I would suggest that, for better or worse, the "New Deal" has never gone away, just some of its programs. The new relationship the Deal forged between government and the people still dominates much of our thinking today. Sometimes it is just labeled "liberalism," but I'm not sure that's fair to either. Concepts/programs such as Medicare and Medicaid (already mentioned) are the New Deal with a new name that Johnson created ("The Great Society" --- pretty bold since he didn't think of calling it the "Better" society or the "Good" society--- you can hear his speech and many other interesting ones at the link below). This speech is shockingly accurate in its prediction of many things that have happened since ....and even hints at problems No Child Left Behind attempted to solve.
Recently we have added prescription drugs for the elderly (Medicare D), are are suggesting contributions to individual families to help with expenses ($1,000/family to help with gas and heating/cooling expense). We have just received $300-$600 person to "help" with the economy (as though this money weren't ours in the first place). All these are "The New Deal" 80 years later. The changes may or may not have happened without FDR, but that fact is that they arose out of a need in the 30's and have hung around since.

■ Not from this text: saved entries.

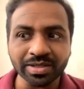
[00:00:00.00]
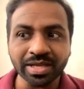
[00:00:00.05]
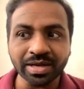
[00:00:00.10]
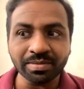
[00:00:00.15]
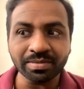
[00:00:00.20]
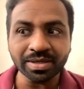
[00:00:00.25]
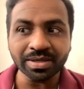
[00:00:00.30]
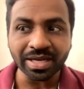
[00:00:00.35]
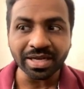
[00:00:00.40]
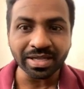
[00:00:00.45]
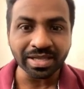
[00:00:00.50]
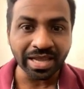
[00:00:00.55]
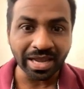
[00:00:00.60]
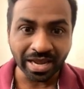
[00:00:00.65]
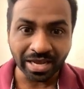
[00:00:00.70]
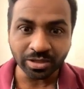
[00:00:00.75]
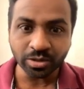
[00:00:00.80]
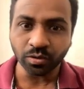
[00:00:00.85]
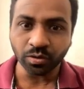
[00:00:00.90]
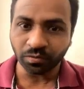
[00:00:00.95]
That means at the
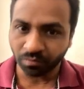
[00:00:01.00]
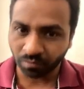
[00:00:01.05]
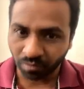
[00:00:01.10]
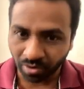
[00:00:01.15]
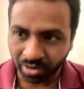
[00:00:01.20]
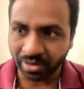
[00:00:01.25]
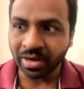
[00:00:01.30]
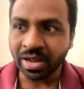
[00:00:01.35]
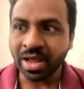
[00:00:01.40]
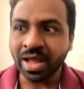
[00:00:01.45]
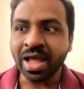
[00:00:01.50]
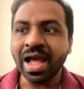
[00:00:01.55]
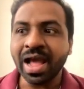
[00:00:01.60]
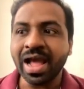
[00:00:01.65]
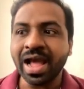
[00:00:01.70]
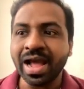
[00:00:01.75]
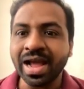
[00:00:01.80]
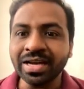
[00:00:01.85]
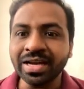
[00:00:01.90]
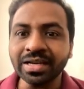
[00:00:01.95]
age of 1,
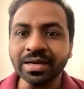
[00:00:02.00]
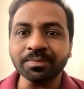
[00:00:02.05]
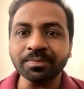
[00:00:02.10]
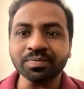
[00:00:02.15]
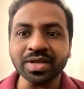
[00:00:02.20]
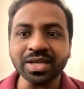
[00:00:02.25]
and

Yes, there are several New Deal programs in effect today as well as new programs which were born from the New Deal philosophy. The Securities and Exchange Commission, which regulates and is the "watch dog" of the stock market. Social Security was created in 1935 as an "old age" pension fund. The Federal Deposit Insurance Corporation, F.D.I.C. which protects our bank deposits. The Fair Labor Standard, otherwise known as min. wage to name a few. New Deal programs led to other social programs under the Johnson administration. Two such programs are medicaid and medicare which were created to assist people with medical costs.

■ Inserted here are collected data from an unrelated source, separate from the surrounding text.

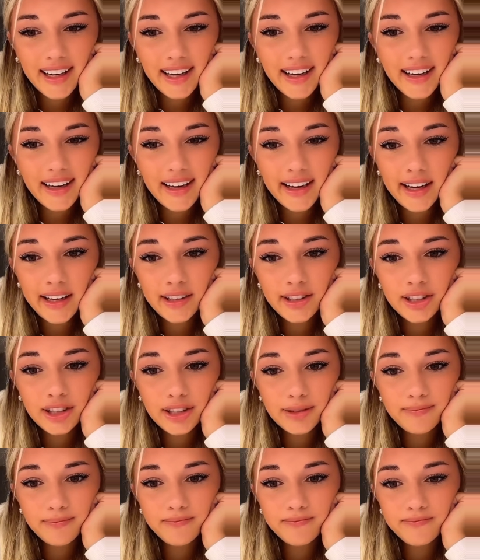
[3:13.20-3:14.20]
Hi,
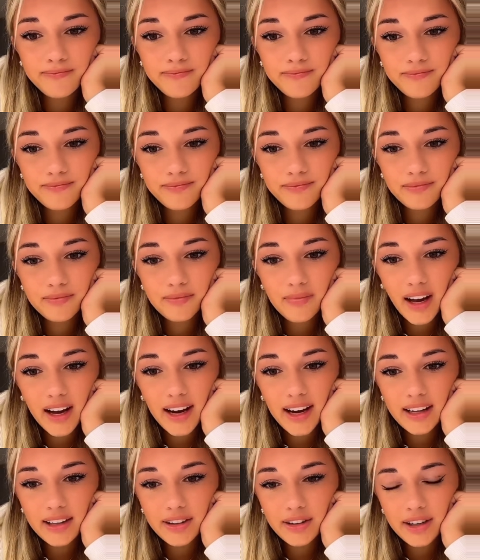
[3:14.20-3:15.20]
Gage.
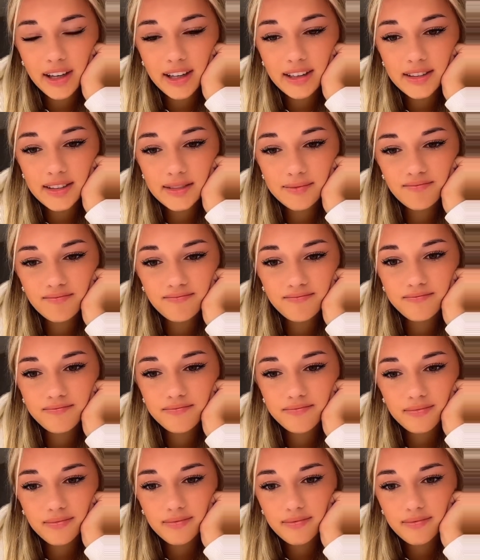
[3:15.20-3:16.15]
Hi, Lucas.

The following programs from Franklin Delano Roosevelt's New Deal Program still exist:
Abandonment of gold standard, gold reserves no longer backed currency
Tennessee Valley Authority, efforts to modernize very poor areas centered on dams that generated electricty on the Tennessee River
Federal Deposit Insurance Corporation, insures deposits in banks to restore confidence in the banking industry
Securities Act of 1933, codified standards for sales and purchases of stocks
Social Security Act, provided financial assistance to the elderly, handicapped, paid for by employee and employer contributions
National Labor Relations Act, set up National Labor Relations Board to supervise management-labor relations
Fair Labor Standards Act, established a maximun standard for working hours, 40 hour week
Yes, there are still some components of FDR's New Deal Programme that has a significant effect in today's United State culture and way of life, which still exist in today's society.
Firstly, the Social Security Act (SSA), which helps provide financial aid to the handicapped, lame, the elderly, which were paid by the employee and the employer's payroll contributions. It was started in 1935 and still exists.
Next, the National Labour Relations Act (NLRA), set up by the National Labour Relations Board during 1935, its main aim was to supervise labor-management relations, which help the labour movement groups in promoting their cause. It still exists in modern America.
Furthermore, Federal Crop Insurance Corporation (FCIC), was set up to insure the crops or livestock of many farmers outside against the threat of production and revenue loss substained. It was restructured in 1966 but still exist.
Moreover, the abandoment of gold standards, meaning that the gold reserves was no longer backing by currency exchange.
Also, the Tennessee Valley Authority (TVA), was set up in 1933 to help modernized poor areas, and its most notable effort is to provide hydroelectric dams to generate electricity in the Tennessee River.
Federal Deposit Insurance Corporation was set up to insure deposits in banks in order to regain the confidence amongst citizens to the banks
Finally, the Securities Act of 1933, which implemented the standards involving the purchase and sale of stocks, requiring that investments should be properly disclosed to the government, like transparancy, or face serious legal action for covering up the alleged transaction.
Most of the policies involving this measure, was abolished during the second World War, but still some were practised in the modern society, and the hearts of mankind.